Task requirements >> Please reproduce the entries exactly as they appear below, but not the pictures.

Records from a dataset
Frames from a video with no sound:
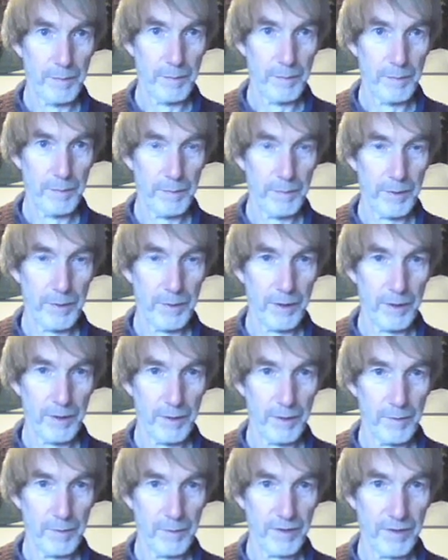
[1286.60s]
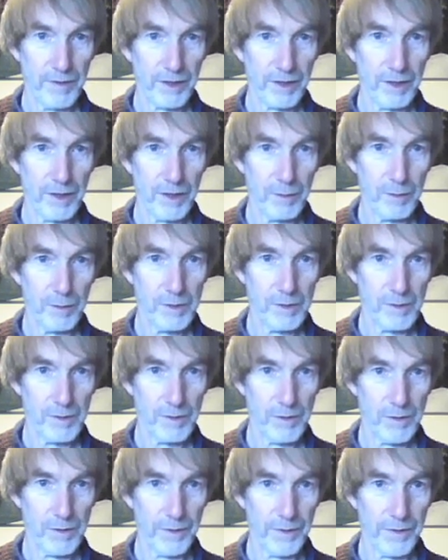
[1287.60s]
per metre cubed,
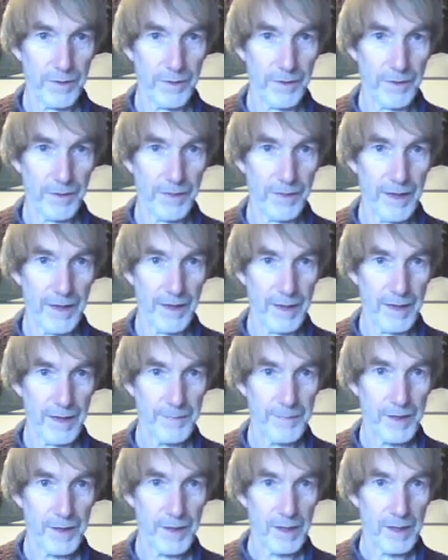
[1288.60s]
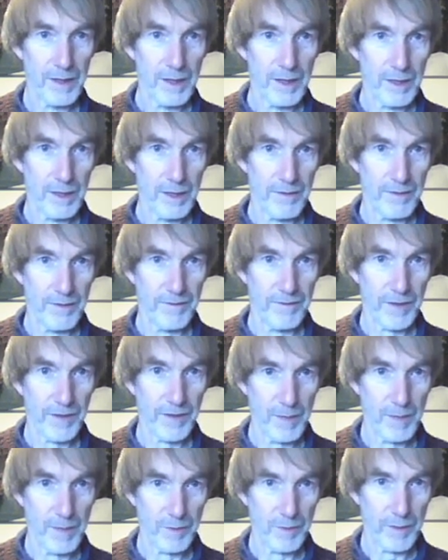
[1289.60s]
just there,
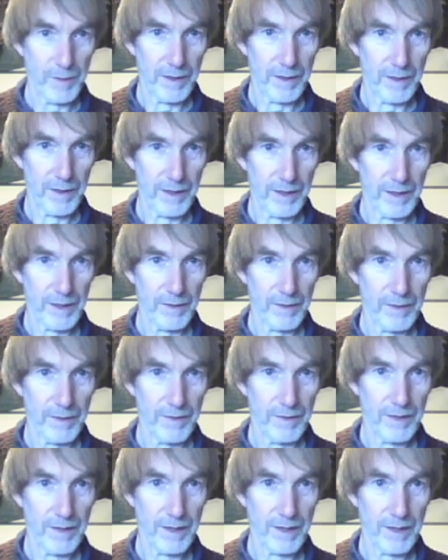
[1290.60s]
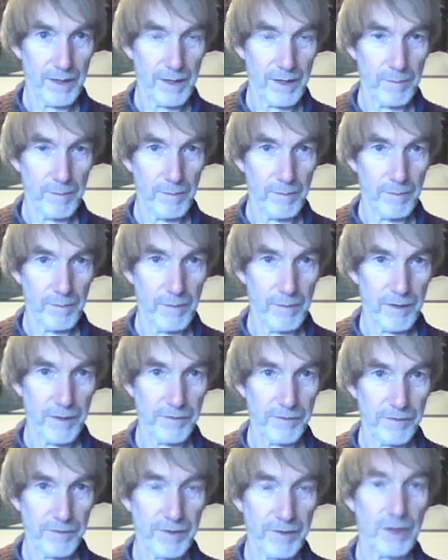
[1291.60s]
times by the mass
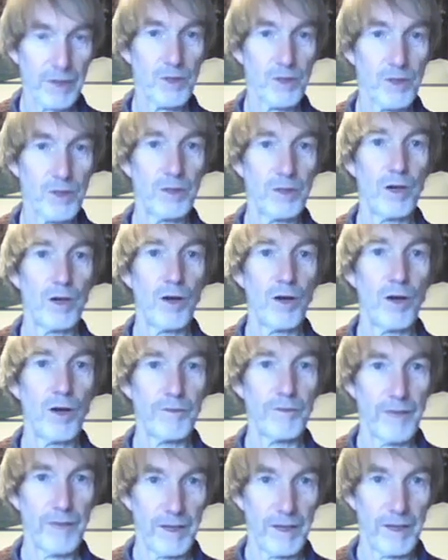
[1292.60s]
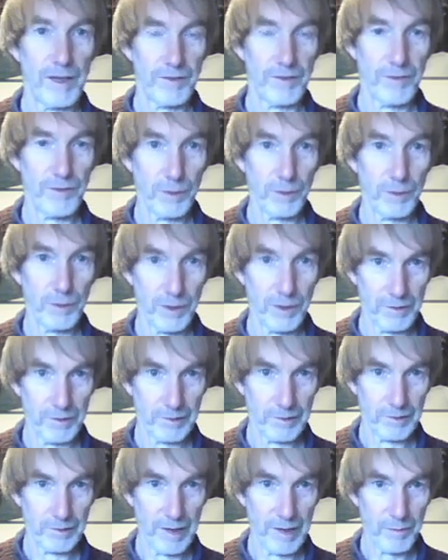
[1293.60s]
fraction of that 200
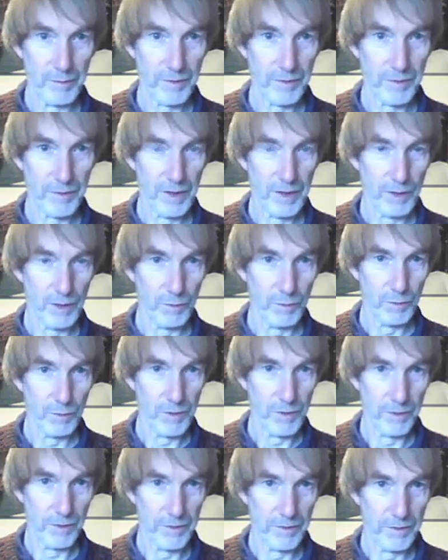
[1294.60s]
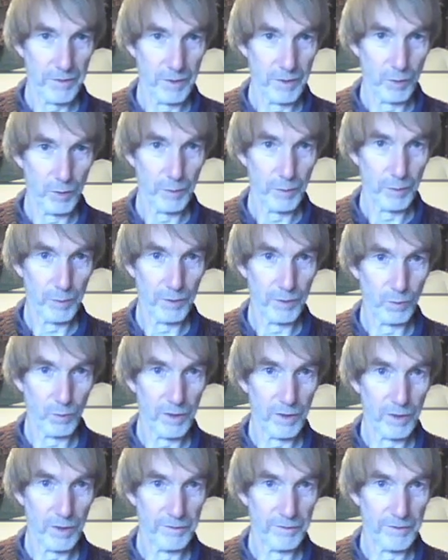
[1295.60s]
grams, which is obviously
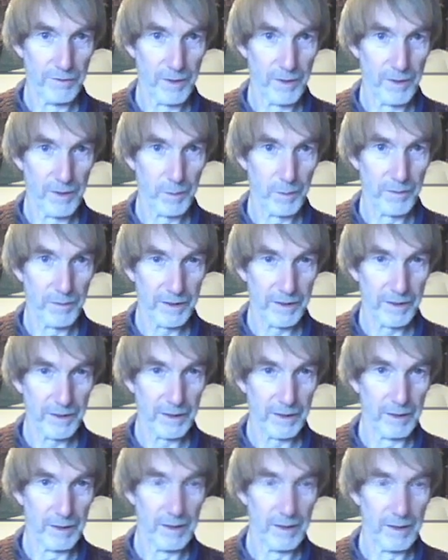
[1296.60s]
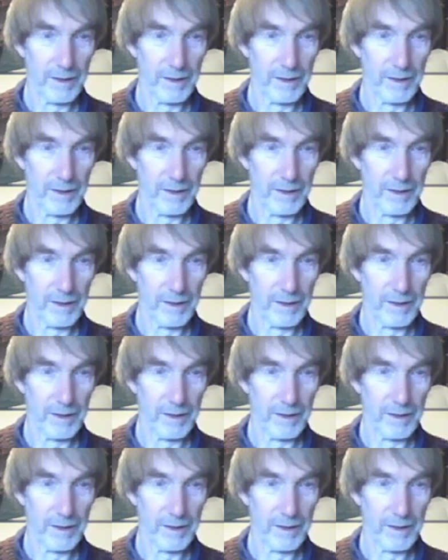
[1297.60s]
0.1 for this particular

Task result >>
Frames from a video with no sound:
[1286.60s]
[1287.60s]
per metre cubed,
[1288.60s]
[1289.60s]
just there,
[1290.60s]
[1291.60s]
times by the mass
[1292.60s]
[1293.60s]
fraction of that 200
[1294.60s]
[1295.60s]
grams, which is obviously
[1296.60s]
[1297.60s]
0.1 for this particular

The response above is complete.